Duh makin ngenes gue dengernya, makin berkecamuk penyesalan gue.
"Mel, yang penting kita sekarang berjuang buat keluar dari sini. Gue janji bakal bantuin elo, bantuin ngebenerin semua kerusakan motornya elo. Atau kalo perlu, gue bantuin buat gantiin motor elo itu, Mel," ucap gue buat menenangkan risau nya Imel.
Imel menjawabnya dengan menatap muka gue, menyelipkan senyum kecil untuk sejenak.
"Lo mau maafin gue kan?"
Imel mengangguk sebentar, kemudian menghela nafasnya. Gue nggak bisa berbuat apa-apa kecuali menjanjikan hal yang gue sendiri nggak tau apa bisa gue menepatinya.
Hadeh....
"Gue ngaku, Mel. Yang di omongin sama Paklik ada benernya ... gue waktu itu terburu-buru buat ngelabrak cewek gue. Iya, gue marah, dada gue rasanya sesek, gue percaya sama omongan temen gue soal kelakuan cewek gue," ucap gue memecahkan diamnya kami beberapa saat tersebut.
"Gue terlalu bernafsu untuk marah, harusnya gue lebih berhati-hati. Coba waktu itu gue lebih tenang bawa motor, mungkin kita nggak bakal kayak gini."
"Nggak usah disesalin, Lang. Ambil positif nya aja. Setidaknya, kita berdua masih bisa bernafas kan?" Imel menanggapi cerita gue sambil senyum.

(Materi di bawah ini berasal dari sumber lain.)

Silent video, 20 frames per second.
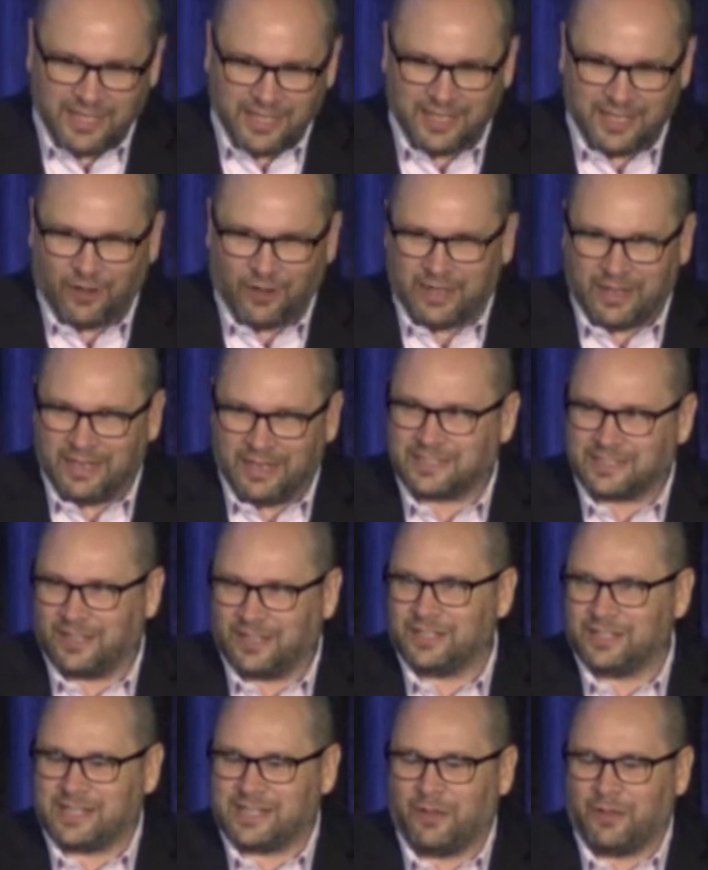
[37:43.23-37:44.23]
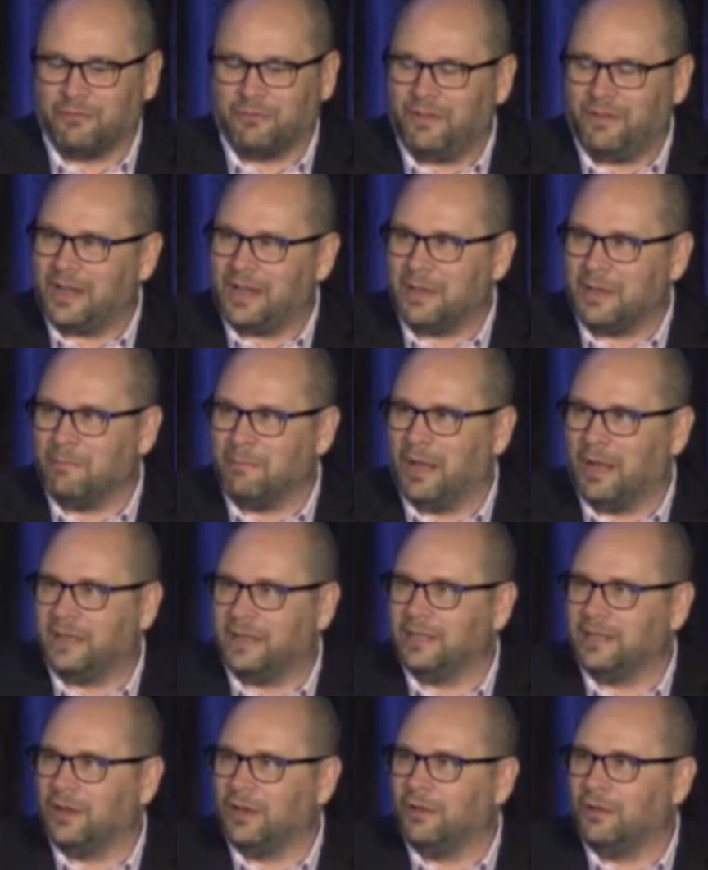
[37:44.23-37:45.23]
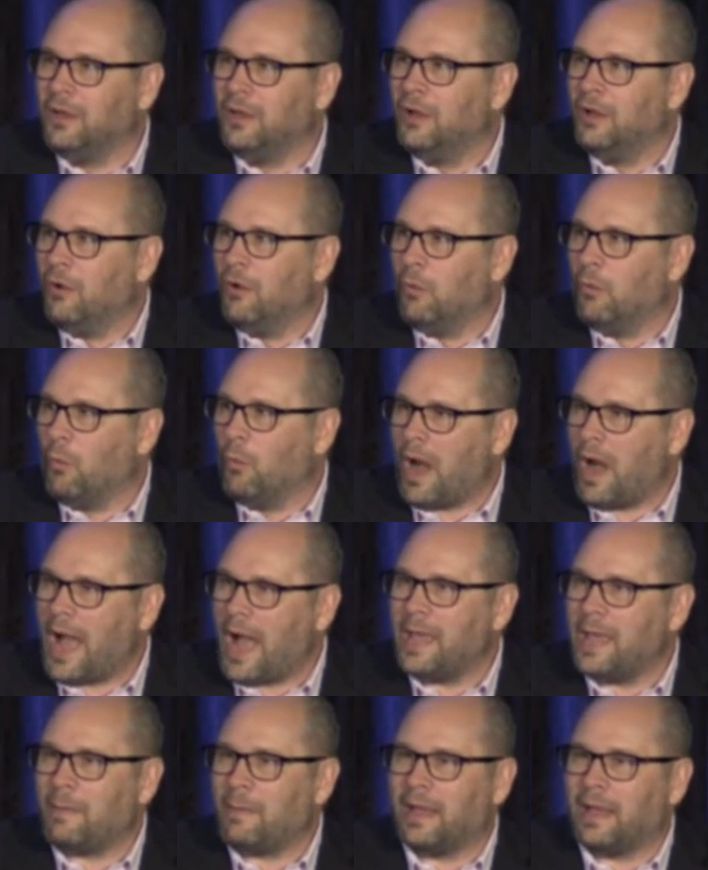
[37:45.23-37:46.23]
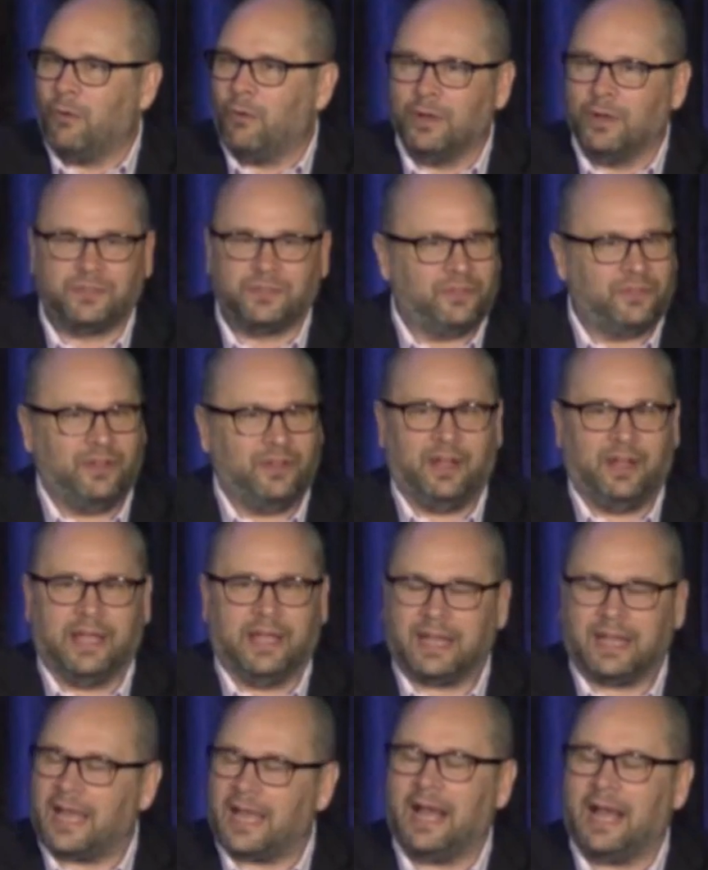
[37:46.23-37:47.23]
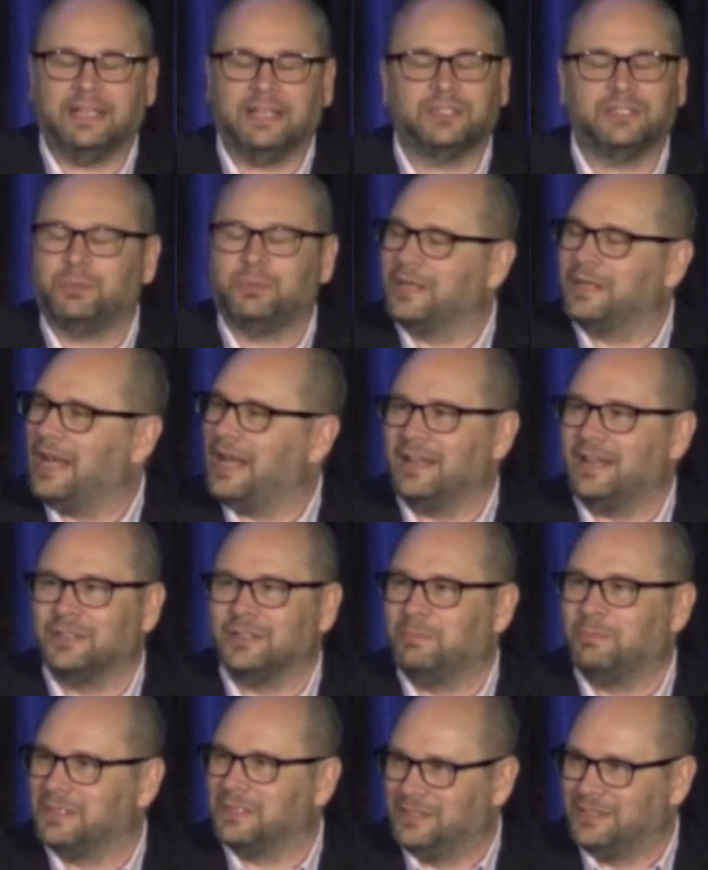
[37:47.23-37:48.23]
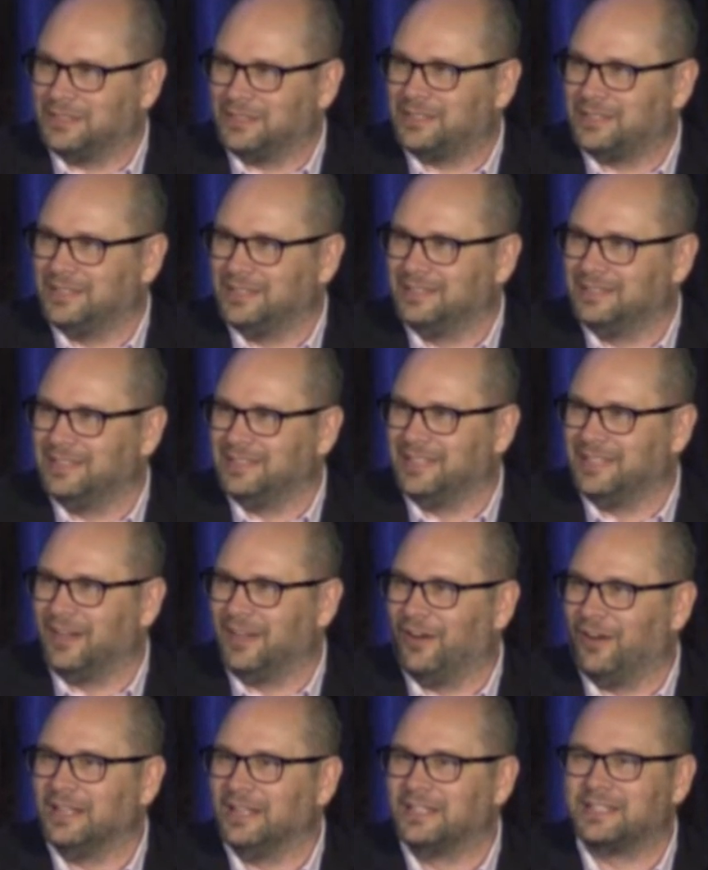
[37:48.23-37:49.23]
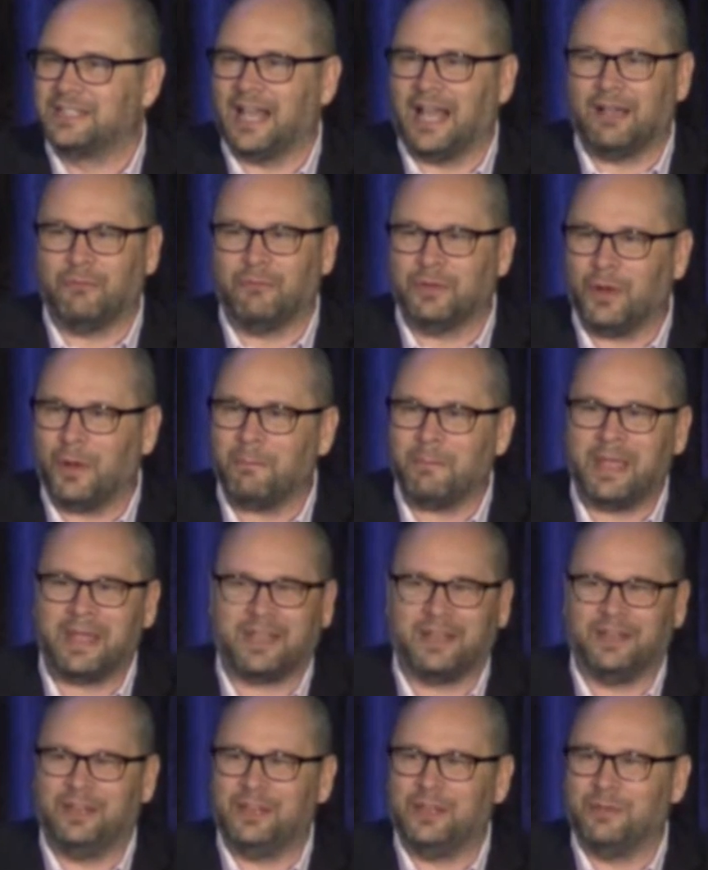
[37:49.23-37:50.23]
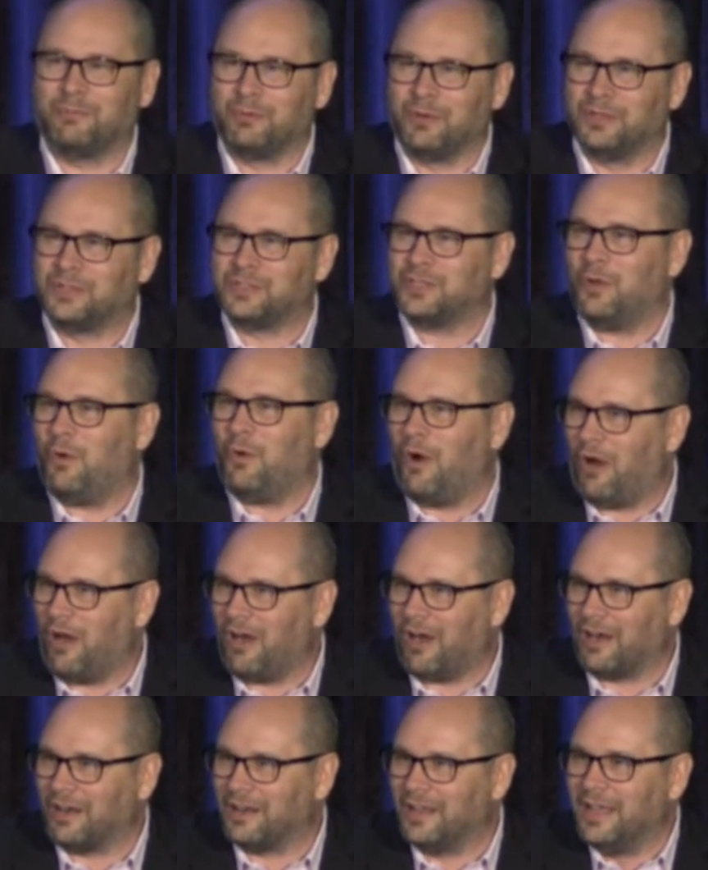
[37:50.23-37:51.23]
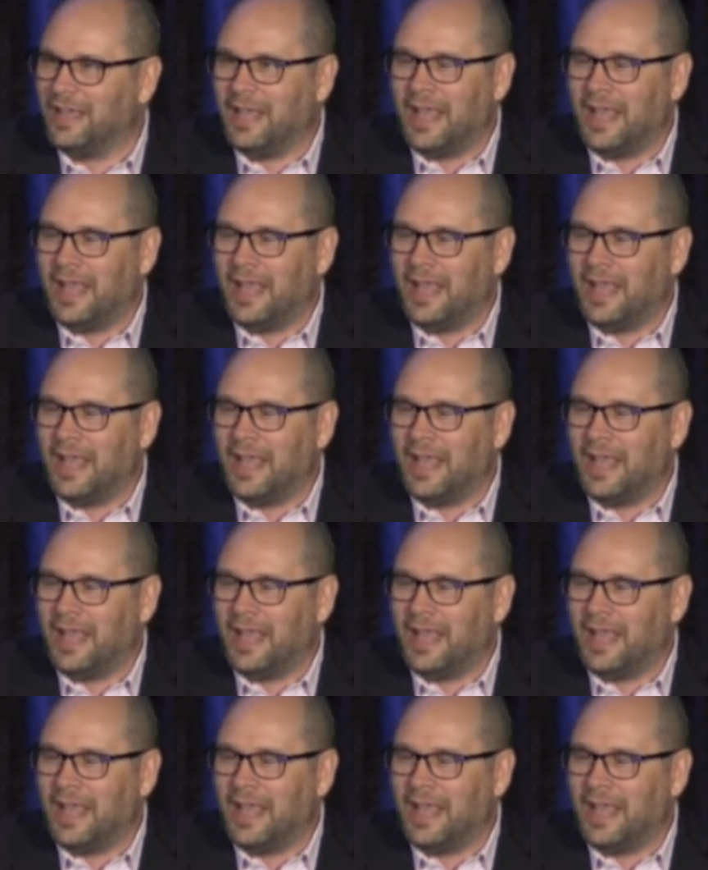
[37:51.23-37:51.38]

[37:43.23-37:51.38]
and it's going to sound funny, but why am I always feeling like, God, I just want to get out of this business? We don't make it any improvement. It's so hard.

Duh, Mel. Kok gue bisa melting yak?
"Ya iya sih, tapi tetep aja, Mel. Gue ngerasa bersalah sama elo," gue ngomong gitu setelah menghisap rokok gue.
"Udahlah, seperti yang kamu bilang tadi ... kita harus berjuang buat keluar dari sini."

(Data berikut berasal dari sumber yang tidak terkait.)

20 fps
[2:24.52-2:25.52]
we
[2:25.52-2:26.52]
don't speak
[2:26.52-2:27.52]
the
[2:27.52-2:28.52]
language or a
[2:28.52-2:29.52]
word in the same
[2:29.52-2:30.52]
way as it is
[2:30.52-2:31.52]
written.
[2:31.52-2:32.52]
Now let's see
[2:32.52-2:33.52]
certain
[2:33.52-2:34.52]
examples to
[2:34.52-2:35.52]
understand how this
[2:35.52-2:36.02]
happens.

"Kalo emang kita bisa keluar dari sini, gue nggak bakal berhubungan sama dia lagi. Gue anggap kejadian ini sebagai teguran Allah buat gue."
"Emang kamu nggak sayang sama cewek mu?"
"Nggak, Mel. Udah habis! Lagian, gue udah bertekad untuk menyudahi hubungan kami. Gue udah capek sama kelakuan dia," tuh kan, gue malah curhat.
Imel menanggapi omongan gue cuma termangu, kayaknya dia tipe pendengar yang baik deh.
"Sorry, malah curhat hehe ...."
"Nggak apa-apa, aku dengerin kok," Imel ngeliatin gue kayak gimana gitu, ge'er gue jadinya dah. Pffttt!
"Lo sendiri, gimana ceritanya bisa kelayapan dini hari gitu?" Gue udah kepo.
Ya iyalah, gue pengen tau alasan yang gue harap klop sama yang disampein sama Paklik. Imel nggak langsung menjawab pertanyaan gue, dia cuma tersenyum kecil kemudian menundukkan kepalanya.
"Lo kenapa, Mel? Gue salah ngomong yak?"
Imel masih diam, tapi kali ini sudah melihat ke arah api unggun yang gue buat asal-asalan, asal bisa nyala aja dah.
"Sorry, Mel. Kalo gue salah ngomong," gue masih menunggu sekaligus kepo.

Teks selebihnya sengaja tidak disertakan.